(Stored records)
-- Opening Marker --

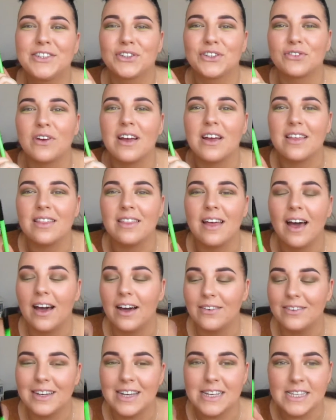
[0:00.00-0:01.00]
trying that
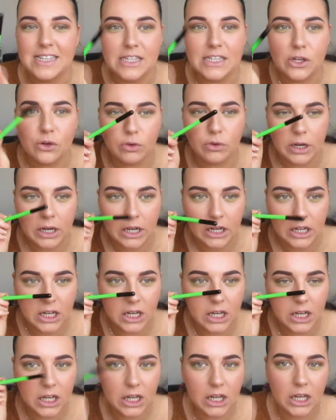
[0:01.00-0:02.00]
out because it's
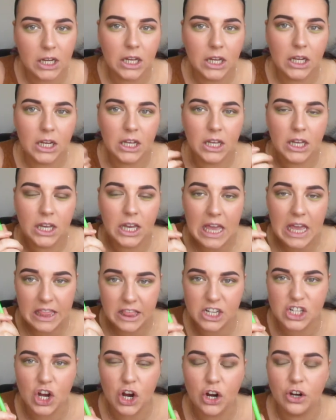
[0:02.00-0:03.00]
green in
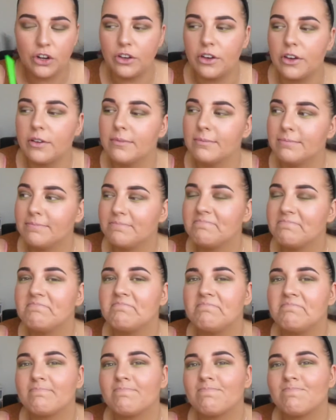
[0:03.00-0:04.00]
the dark.
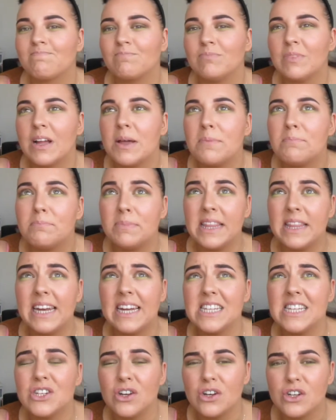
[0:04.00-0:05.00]
But then
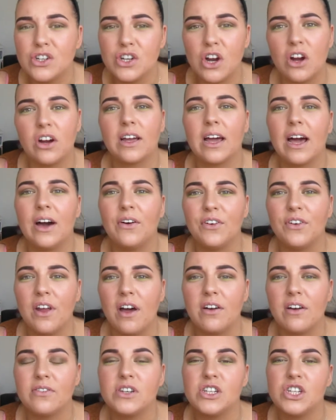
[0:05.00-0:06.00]
it's not dark out
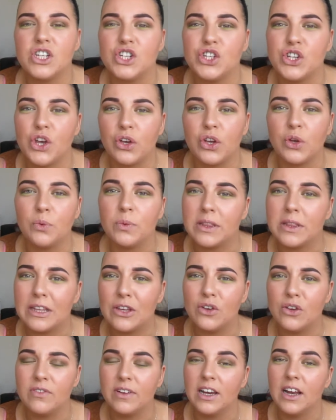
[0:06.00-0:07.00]
enough to show you with the
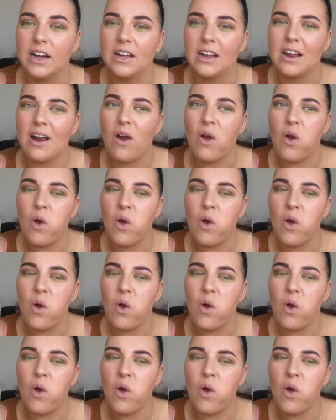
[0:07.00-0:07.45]
UV light.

-- Closing Marker --

Make an exact copy of every entry above, but keep the pictures out of it.

[0:00.00-0:01.00]
trying that
[0:01.00-0:02.00]
out because it's
[0:02.00-0:03.00]
green in
[0:03.00-0:04.00]
the dark.
[0:04.00-0:05.00]
But then
[0:05.00-0:06.00]
it's not dark out
[0:06.00-0:07.00]
enough to show you with the
[0:07.00-0:07.45]
UV light.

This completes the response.